MURCS syndrome – missing or partially formed uterus and vagina, with kidney (renal) malformations, skeletal malformations, and heart/cardiac malformations (just over 10 per cent of cases)

Symptoms

  • Puberty is normal, but menstruating never starts (primary amenorrhoea)
  • Cyclic abdominal pain caused by endometrial tissue shedding without anywhere to go
  • Cycle appears normal, including ovulation, since the uterus may exist, but be very small
  • Infertility (though not everyone with MRKH is infertile, and some can even carry to term and deliver normally)
  • Painful intercourse due to a short vagina (dyspareunia due to vaginal aplasia)
  • Problems urinating, incontinence, or recurrent urinary tract infections
  • Scoliosis and other vertebral anomalies
  • Possibly only one kidney

The vagina can end in a blind pouch (vaginal aplasia), so the shallower this vagina, the more problems the woman will have with sex. All is not lost, however, as we have surgical and non-surgical techniques to improve this for those of you with short vaginas.

Diagnosis

Genetic testing will be done to check for abnormalities and androgen insensitivity syndrome (AIS). If one has complete AIS, complete external female genitalia exist, but the person is a 46, XY – a genetic male.

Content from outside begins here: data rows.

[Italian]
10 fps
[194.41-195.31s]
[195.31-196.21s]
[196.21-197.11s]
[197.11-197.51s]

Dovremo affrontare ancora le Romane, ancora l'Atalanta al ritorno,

Other hormones will be checked for normal levels to examine proper ovarian function (luteinizing hormone (LH) and follicle-stimulating hormone (FSH). Testosterone levels are usually in the normal female range.

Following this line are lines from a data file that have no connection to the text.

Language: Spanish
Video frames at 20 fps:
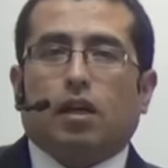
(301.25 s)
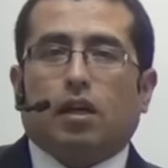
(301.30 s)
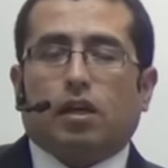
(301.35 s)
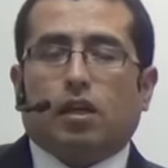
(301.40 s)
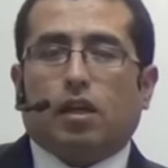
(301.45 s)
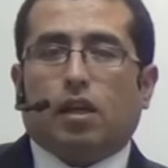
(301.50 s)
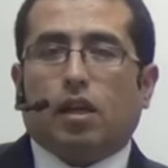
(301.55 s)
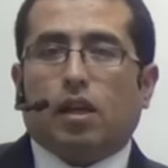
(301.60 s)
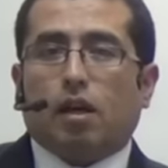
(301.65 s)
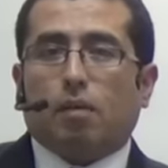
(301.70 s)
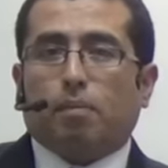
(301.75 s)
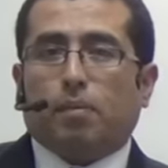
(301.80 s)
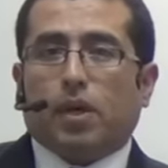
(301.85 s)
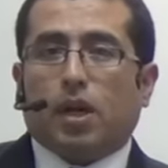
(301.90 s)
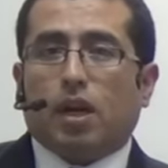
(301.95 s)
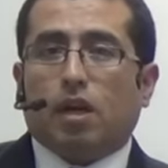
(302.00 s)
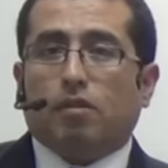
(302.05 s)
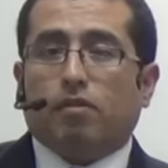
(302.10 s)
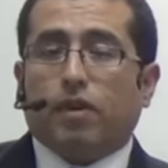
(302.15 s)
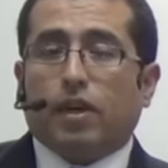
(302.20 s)
y la
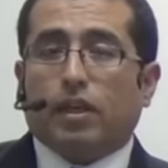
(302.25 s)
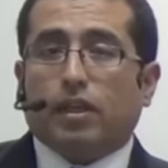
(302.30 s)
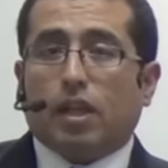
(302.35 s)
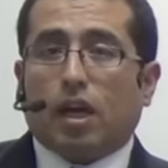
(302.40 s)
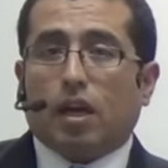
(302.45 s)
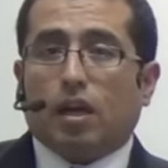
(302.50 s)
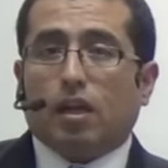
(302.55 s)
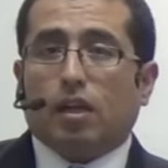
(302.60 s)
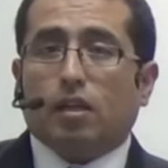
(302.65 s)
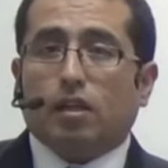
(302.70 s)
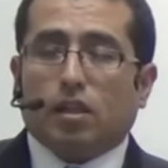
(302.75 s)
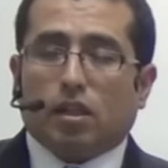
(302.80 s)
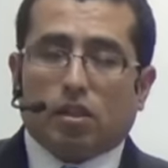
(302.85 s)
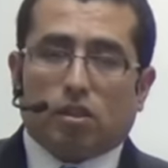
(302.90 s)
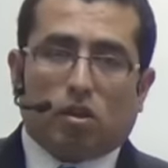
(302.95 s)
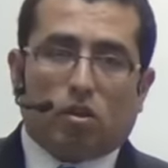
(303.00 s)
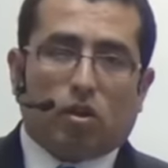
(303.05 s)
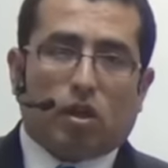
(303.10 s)
piel afectada es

Imaging may be used to check internal reproductive organs, and to check how long the vagina is, any duplicate organs, or obstructions. The bladder and kidney will also be checked.

Management

The point of any treatments is to provide an unscarred vagina for sexual functioning. Any uterine tissue can be removed to prevent endometriosis and any ovarian impairment – we want those to stay working, since they provide the body with oestrogen and stop premature menopause.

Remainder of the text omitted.